What to Leave Behind

This list is as important as the packing list:

  • Work laptop. You will not need it. If you bring it "just in case," you will use it. Leave it home.
  • Art instruction books. This is not a study trip. You are not here to learn theory. You are here to create.
  • Expectations about what you will produce. The expectation of creating beautiful work is the inner critic's favourite weapon. Pack curiosity instead.
  • Your usual routine. The retreat has its own rhythm. Let it replace yours for the week.
  • Gifts and shopping mindset. You are not on holiday. The souvenirs you bring home are the pieces you created.

Climate-Specific Notes

Mussoorie (October): Warm days (18–22°C), cool nights (10–14°C). Light layers sufficient. Dry season — no rain gear needed.

Chakrata (June): Warm days (22–28°C), cool nights (12–16°C). Pre-monsoon — clear skies but occasional afternoon clouds. Insect repellent advised.

Rishikesh (April): Warm (25–32°C). Cotton clothing, sun protection essential. Minimal cold-weather gear needed.
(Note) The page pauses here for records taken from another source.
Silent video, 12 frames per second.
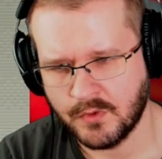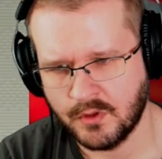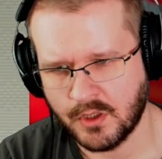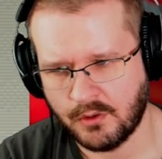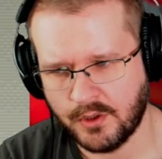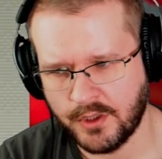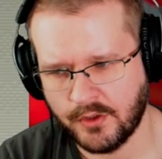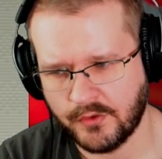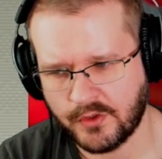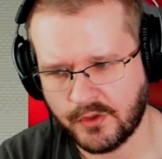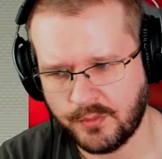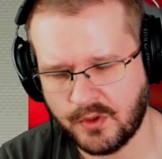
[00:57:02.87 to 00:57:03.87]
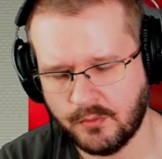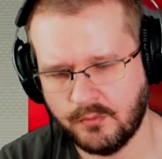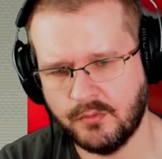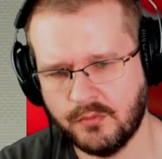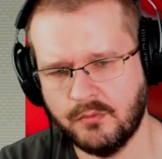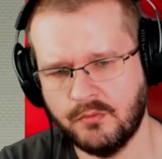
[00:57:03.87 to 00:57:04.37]
Now I didn't
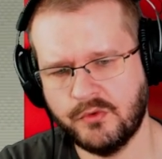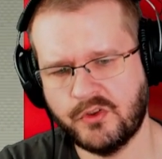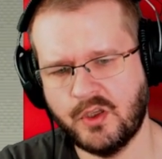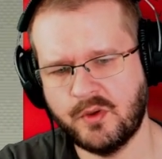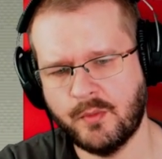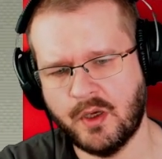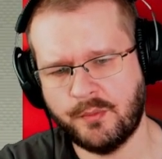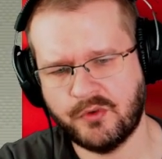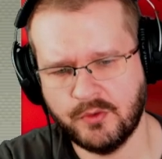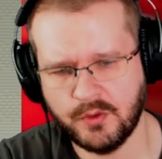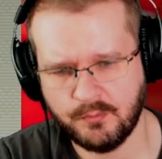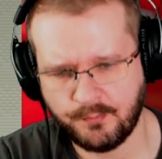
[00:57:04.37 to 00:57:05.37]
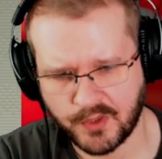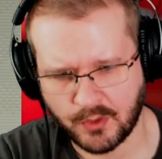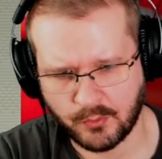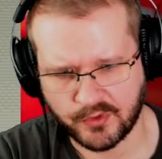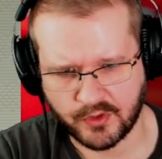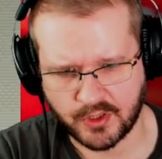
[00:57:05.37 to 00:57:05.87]
skip the map screen, and
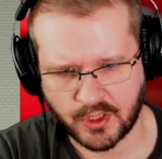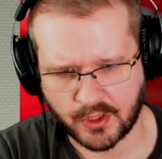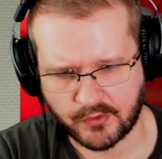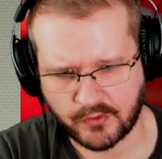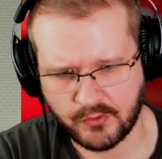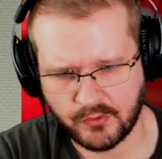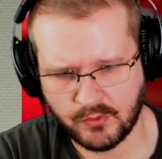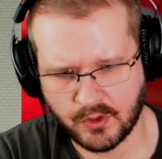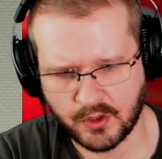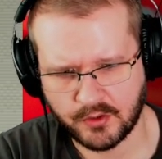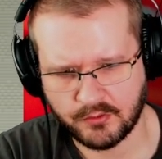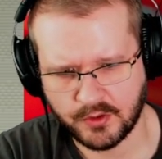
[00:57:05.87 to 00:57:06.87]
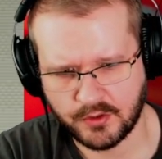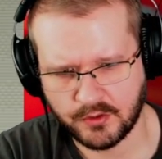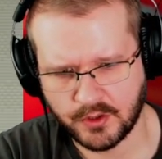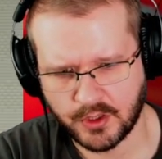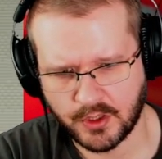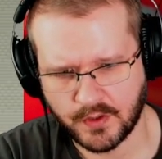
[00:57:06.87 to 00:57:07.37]
we see that it's
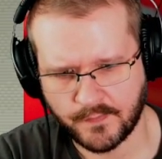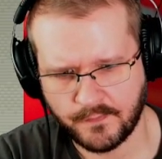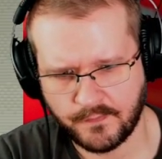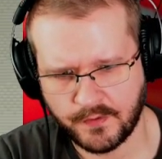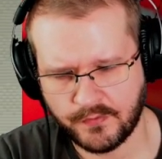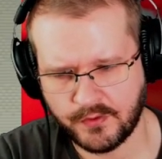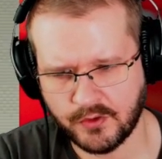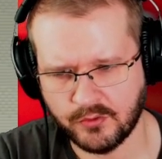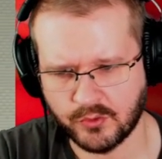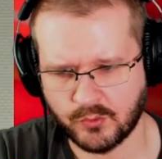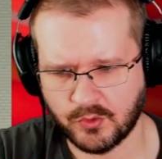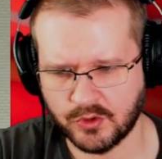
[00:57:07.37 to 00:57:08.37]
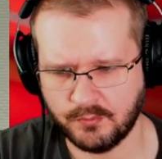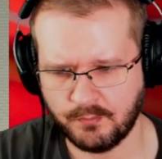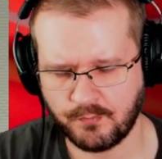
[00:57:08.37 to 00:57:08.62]
250 to the water.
Zanskar (June–August): High altitude (3,500m). Cold nights (0–8°C) even in summer. Warm clothing essential. Sunscreen critical (high-altitude UV). Altitude medication if prescribed.

Sankri (May–June): Moderate (15–25°C). Forest environment. Layers for morning mists. Walking shoes for village paths and short treks.

The Philosophical Pack

Bring willingness. Bring curiosity. Bring the courage to create badly and keep going. Leave perfection, comparison, and the productivity mindset at home. Everything else — the materials, the food, the space — is provided. You just need to show up.